Le Fonds pourrait aussi préparer un plan qui serait mis en oeuvre pour améliorer la compétitivité de l’économie européenne à travers des investissements pour élever le niveau d’éducation et de la recherche. Un montant moindre du revenu de la TFF pourrait être utilisé pour soutenir les réformes structurelles dans les Etats membres qui souhaitent conclure des accords contractuels avec les institutions de l’UE, à travers des incitations financières, limitées, temporaires, flexibles et ciblées – l’Instrument de convergence et de compétitivité suggéré par la Commission dans « Un plan pour une union économique et monétaire réelle et profonde » publié le 30 novembre 2012.
Importance politique
Si la proposition ci-dessus mentionnée était mise en oeuvre, la perspective d’alimenter le Fonds européen par des ressources propres additionnelles pourrait être renforcée par des mesures telles qu’une Taxe carbone européenne pour intensifier la lutte contre le changement climatique et réduire les émissions de CO2.
Dans la mesure où cette Taxe carbone pourrait rapporter un revenu d’au moins 50 milliards d’euros par an (comme l’a estimé la Commission elle-même), la capacité financière d’investissement du Fonds européen serait augmentée d’une manière significative.
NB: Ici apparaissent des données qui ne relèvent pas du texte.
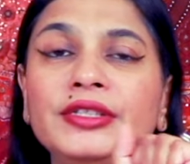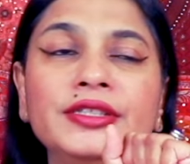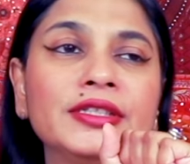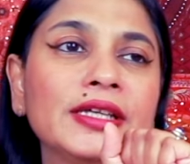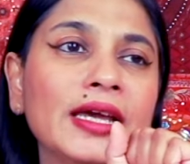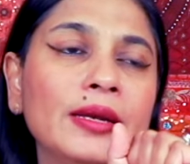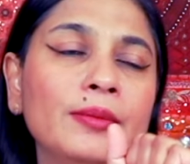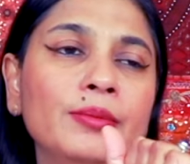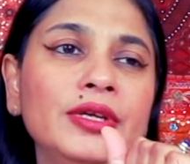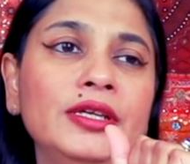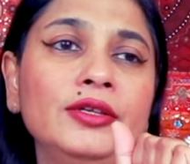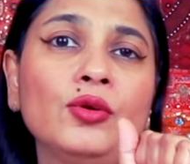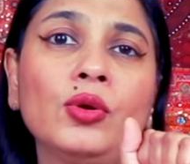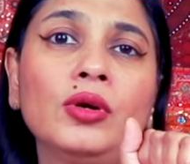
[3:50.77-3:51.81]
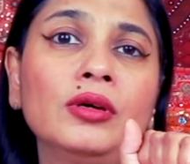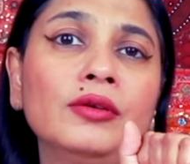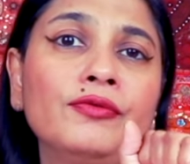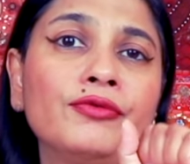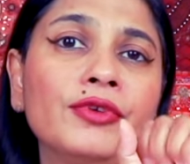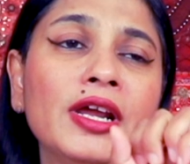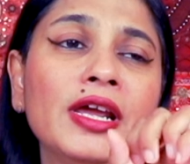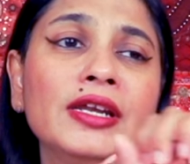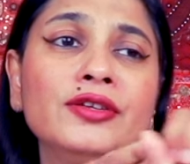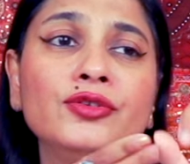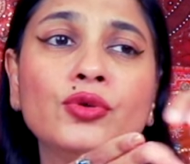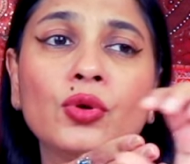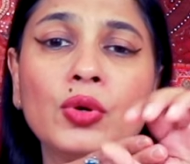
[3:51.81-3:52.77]
it can be your
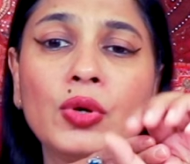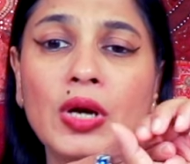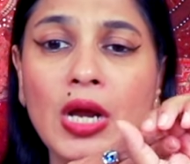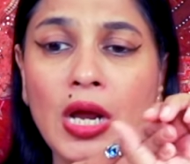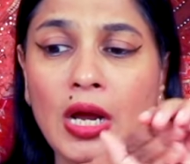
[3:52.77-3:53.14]
girlfriend, your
Cependant, si une « capacité budgétaire adéquate » est créée au sein de l’eurozone à travers la mise en oeuvre de la TTF et, en perspective, à travers l’introduction d’une Taxe carbone, le contrôle démocratique de l’utilisation de ces ressources devrait être garanti, comme cela a été reconnu dans le Plan de la Commission et approuvé par le Rapport présenté par le Président Van Rompuy au Conseil européen des 13 et 14 décembre 2012.
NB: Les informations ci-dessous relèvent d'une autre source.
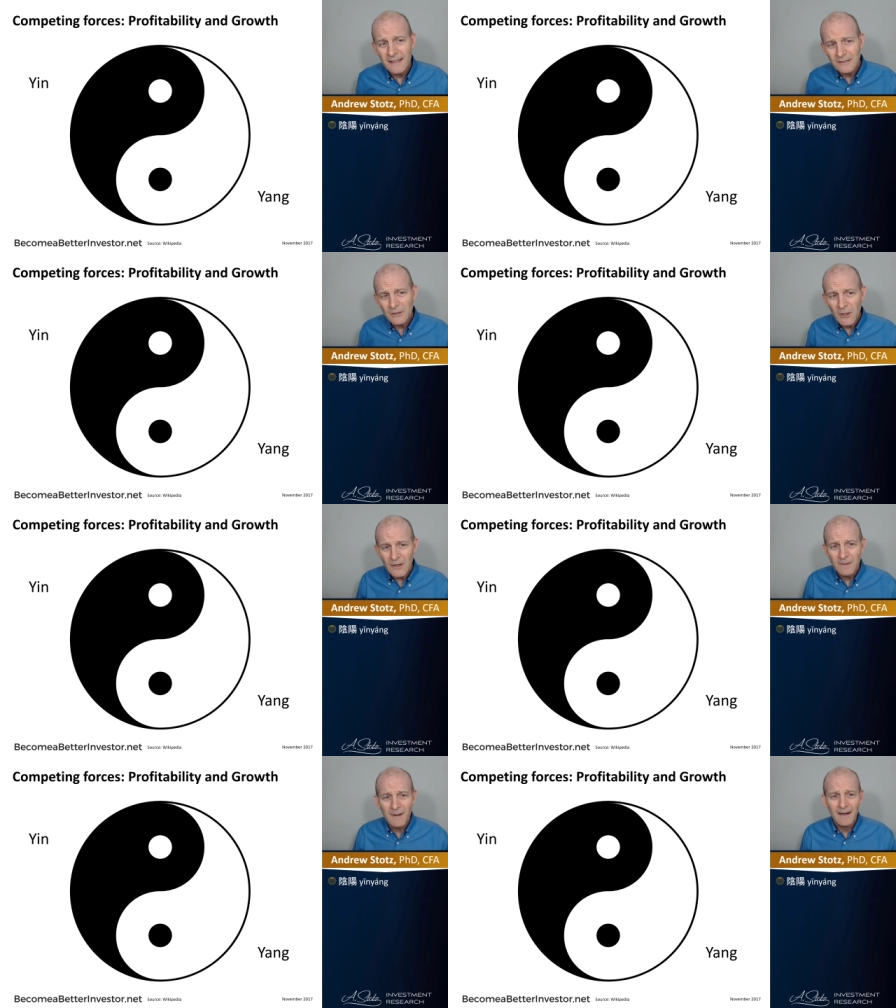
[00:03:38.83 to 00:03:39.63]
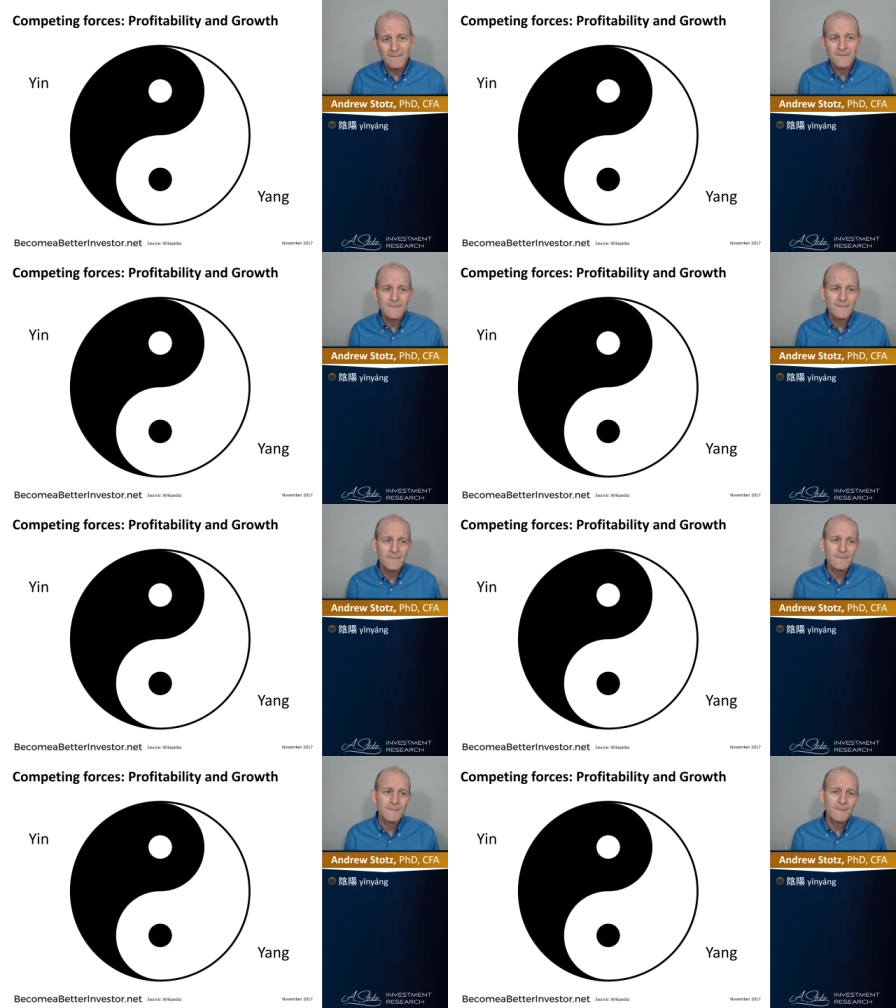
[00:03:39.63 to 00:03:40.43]
Now, let's talk about
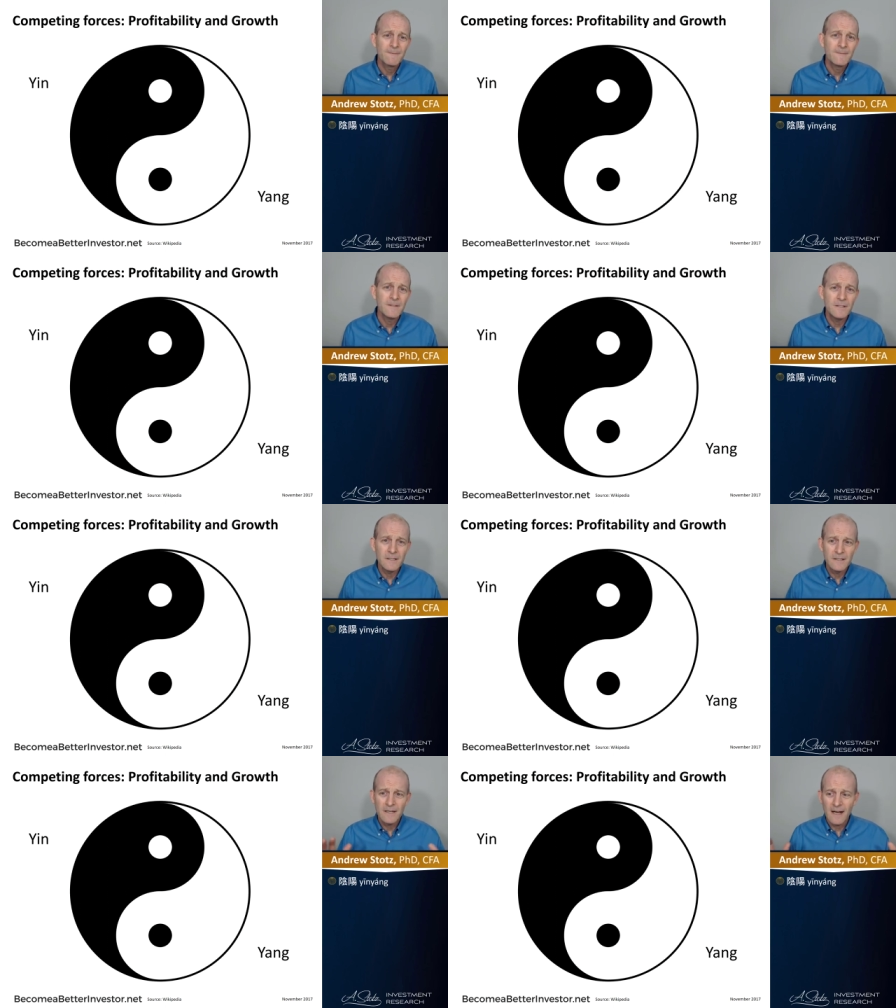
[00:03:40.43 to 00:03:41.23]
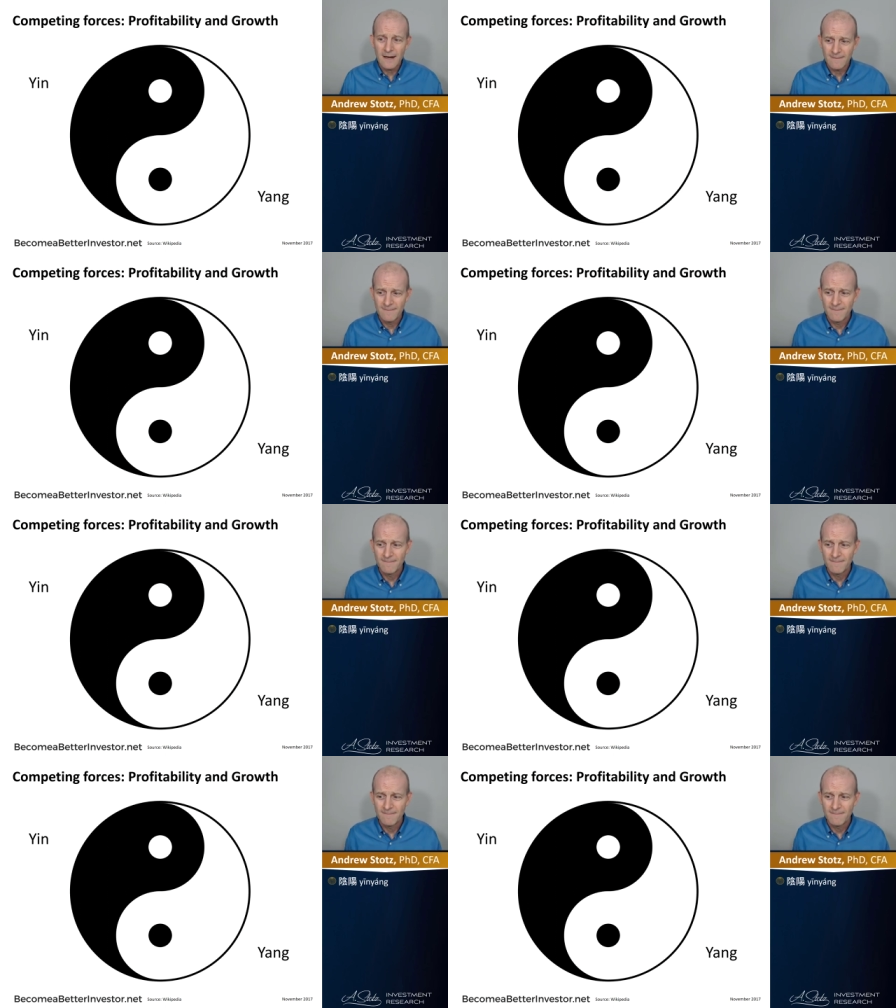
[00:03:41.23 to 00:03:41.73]
yin yang.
La Commission a souligné que « à moyen terme, des progrès vers une union économique et monétaire réelle et profonde exigeraient la création d’une structure similaire à un Trésor de l’UEM au sein de la Commission pour organiser les politiques communes adoptées à travers la capacité budgétaire commune, dans la mesure où cela implique des ressources et/ou des emprunts communs ».
Cependant, cette nouvelle autorité budgétaire responsable pour la gestion de l’économie européenne devrait être contrôlée par le Parlement européen et le Conseil, avec une configuration limitée aux Etats membres de l’eurozone : « no taxation without representation ». La voie sera alors ouverte pour l’évolution de l’UEM vers une véritable fédération, limitée au début au seul domaine économique et monétaire, mais qui doit graduellement inclure aussi des compétences en matière de politique étrangère et de défense.
Conclusion
La décision d’allouer la TTF à un Fonds européen pour la croissance et l’emploi est d’une importance stratégique pour le rétablissement de la croissance économique et pour le renforcement et l’achèvement du processus d’unification fédérale de l’Union européenne.
L’impact sur l’économie des différents Etats serait bien plus grand en raison du supplément d’efficacité de la dépense de l’UE, au contraire de la dépense nationale, et du « levier » qui pourrait être mis en oeuvre au niveau européen (étant donné la disponibilité importante de capital financier privé qui pourrait être utilisé), plutôt que d’allouer leurs revenus respectifs aux budgets nationaux (au risque d’évasion).